N. Chandrashekar ¹, K. V. Ravishankar ², R. H. Laxman ², A. Rekha ², V. Swarupa ²

Affiliations
1 Department of Biotechnology, University of Agricultural Sciences, G.K.V.K., Bengaluru (Karnataka), IN
2 Indian Institute of Horticultural Research, Hessaraghatta, Bengaluru (Karnataka), IN

Abstract

Present investigation was carried out to study the physiological and biochemical changes during moisture stress by identifying two contrasting genotypes from earliar studies i.e.

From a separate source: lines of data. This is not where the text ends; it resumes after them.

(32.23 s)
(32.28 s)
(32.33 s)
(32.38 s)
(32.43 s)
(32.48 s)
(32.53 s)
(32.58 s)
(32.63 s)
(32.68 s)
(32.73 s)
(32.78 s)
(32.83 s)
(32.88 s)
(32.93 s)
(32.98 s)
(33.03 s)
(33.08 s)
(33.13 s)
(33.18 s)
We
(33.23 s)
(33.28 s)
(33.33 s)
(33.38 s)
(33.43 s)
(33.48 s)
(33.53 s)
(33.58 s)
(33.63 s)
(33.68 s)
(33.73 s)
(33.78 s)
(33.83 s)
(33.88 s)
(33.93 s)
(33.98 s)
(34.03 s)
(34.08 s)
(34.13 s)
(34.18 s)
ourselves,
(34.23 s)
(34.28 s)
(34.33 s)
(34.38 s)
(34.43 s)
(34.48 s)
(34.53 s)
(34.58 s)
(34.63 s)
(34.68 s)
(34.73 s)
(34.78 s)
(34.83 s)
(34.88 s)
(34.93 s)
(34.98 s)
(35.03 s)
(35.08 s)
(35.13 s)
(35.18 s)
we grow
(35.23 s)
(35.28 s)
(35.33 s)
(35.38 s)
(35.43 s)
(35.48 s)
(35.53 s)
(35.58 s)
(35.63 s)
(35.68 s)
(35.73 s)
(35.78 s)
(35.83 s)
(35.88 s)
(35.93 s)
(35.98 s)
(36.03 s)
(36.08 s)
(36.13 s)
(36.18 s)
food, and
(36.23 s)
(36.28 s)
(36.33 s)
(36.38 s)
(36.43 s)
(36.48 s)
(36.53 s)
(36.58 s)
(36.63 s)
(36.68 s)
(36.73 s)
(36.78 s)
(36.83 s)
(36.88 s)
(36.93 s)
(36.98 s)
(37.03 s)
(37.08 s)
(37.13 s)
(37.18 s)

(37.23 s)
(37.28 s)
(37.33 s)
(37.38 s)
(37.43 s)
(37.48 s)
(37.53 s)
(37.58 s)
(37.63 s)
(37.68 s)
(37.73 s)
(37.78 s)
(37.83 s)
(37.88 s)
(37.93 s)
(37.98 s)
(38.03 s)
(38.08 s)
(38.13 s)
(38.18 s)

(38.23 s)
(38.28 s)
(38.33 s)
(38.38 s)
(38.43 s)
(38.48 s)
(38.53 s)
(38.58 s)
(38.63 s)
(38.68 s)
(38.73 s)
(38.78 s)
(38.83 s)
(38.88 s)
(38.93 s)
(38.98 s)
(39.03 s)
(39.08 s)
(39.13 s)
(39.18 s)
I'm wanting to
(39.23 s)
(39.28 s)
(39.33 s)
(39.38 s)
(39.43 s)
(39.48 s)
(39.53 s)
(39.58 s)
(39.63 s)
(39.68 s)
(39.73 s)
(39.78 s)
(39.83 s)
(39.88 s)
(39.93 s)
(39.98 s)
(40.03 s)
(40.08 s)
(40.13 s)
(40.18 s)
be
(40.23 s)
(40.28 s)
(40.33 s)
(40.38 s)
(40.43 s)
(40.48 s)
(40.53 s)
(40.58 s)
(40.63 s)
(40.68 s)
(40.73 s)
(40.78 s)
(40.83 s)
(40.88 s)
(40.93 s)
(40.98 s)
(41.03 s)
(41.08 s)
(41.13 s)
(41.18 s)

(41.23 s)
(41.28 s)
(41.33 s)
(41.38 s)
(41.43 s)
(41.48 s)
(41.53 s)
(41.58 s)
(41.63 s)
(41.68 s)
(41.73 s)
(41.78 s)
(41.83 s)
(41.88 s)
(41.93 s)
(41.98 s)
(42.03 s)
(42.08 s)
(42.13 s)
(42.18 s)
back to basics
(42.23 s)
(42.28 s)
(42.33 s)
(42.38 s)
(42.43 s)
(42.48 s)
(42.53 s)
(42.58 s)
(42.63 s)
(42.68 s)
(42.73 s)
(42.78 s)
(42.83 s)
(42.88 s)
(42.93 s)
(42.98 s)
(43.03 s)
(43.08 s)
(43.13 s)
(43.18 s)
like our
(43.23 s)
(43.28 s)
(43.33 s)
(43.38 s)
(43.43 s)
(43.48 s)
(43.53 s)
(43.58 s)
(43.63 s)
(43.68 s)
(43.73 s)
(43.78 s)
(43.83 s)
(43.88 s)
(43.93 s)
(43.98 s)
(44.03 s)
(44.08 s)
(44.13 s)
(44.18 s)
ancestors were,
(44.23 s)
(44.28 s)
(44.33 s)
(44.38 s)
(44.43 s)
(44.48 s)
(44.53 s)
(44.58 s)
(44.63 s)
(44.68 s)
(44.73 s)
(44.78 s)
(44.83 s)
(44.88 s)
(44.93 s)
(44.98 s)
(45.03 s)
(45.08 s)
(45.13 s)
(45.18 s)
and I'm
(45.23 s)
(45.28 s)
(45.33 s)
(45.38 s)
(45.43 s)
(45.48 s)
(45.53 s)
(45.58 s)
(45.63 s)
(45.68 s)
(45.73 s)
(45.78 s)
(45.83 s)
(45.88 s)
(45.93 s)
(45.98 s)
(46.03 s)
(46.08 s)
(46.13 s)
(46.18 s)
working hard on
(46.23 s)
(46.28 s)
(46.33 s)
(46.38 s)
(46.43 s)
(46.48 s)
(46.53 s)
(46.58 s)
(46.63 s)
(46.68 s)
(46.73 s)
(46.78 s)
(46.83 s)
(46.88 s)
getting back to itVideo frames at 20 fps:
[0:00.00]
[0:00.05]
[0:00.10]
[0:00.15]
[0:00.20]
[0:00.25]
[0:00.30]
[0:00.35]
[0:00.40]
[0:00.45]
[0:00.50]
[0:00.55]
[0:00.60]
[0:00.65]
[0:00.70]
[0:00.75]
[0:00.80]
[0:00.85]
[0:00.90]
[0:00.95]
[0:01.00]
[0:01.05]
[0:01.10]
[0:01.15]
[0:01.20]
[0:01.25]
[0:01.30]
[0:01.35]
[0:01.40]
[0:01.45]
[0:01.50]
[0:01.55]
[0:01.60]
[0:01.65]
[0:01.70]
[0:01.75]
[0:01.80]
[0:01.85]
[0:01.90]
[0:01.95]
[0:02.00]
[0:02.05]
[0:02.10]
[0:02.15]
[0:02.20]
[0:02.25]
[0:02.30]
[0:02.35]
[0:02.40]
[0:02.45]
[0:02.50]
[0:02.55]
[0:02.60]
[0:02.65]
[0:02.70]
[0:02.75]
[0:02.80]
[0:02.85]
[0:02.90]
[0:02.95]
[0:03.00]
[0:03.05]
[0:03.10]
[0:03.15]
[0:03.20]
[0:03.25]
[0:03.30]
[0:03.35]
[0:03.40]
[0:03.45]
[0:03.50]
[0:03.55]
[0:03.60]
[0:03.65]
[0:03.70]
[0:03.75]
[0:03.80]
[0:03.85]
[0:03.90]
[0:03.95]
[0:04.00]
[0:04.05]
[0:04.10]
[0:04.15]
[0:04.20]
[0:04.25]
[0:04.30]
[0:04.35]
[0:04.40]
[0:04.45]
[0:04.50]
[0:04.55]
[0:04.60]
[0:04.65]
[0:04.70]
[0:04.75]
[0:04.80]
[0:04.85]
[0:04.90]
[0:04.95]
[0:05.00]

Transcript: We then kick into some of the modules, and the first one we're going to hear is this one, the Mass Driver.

M. acuminata. ssp burmaniceoides commonly recognised as 'Calcutta-4' belonging to AA genomic group and 'Bee hee kela' belonging to BB genomic group were used. The per cent reduction in photosynthetic rate (P_N) between control and stressed plants was 45.28 (%) for 'Calcutta-4' and 36.01(%) for 'Bee hee kela', Transpiration rate (E) was 30.24 (%) for 'Calcutta-4' and 22.36 (%) for 'Bee hee kela' and Stomatal conductance (gs) was 60.30 (%) for Calcutta-4 and 56.10 (%) for 'Bee hee kela', indicating BB genotypes are tolerant to water deficit conditions. Leaf water potential (Ø) was higher in 'Bee hee kela' (BB) both in watered (-0.913 MPa) and under stress (-1.518 MPa) situations when compared with 'Calcutta-4' (AA) control (-1.35 Mpa) and stressed (-1.824 MPa) plants. Malondialdehyde content was estimated to be high in 'Calcutta-4' than that of 'Bee hee kela' indicating higher degree of membrane damage in Calcutta-4. The two antioxidant enzymes namely Super oxide dismutase (SOD) and Catalase activities were found to be higher in Bee hee kela stressed samples than 'Calcutta- 4' indicating better oxidative damage withstanding capacity. 'Bee hee kela' (BB) showed higher Ø, gs, and antioxidant enzyme (SOD and Catalase) activities. 'Bee hee kela' genotype is more drought tolerant than 'Calcutta-4'. Identified drought tolerant genotype can be further used as a donor for drought tolerance.

Keywords

Banana, Drought, Photosynthesis, Melondialdehyde, Antioxidants.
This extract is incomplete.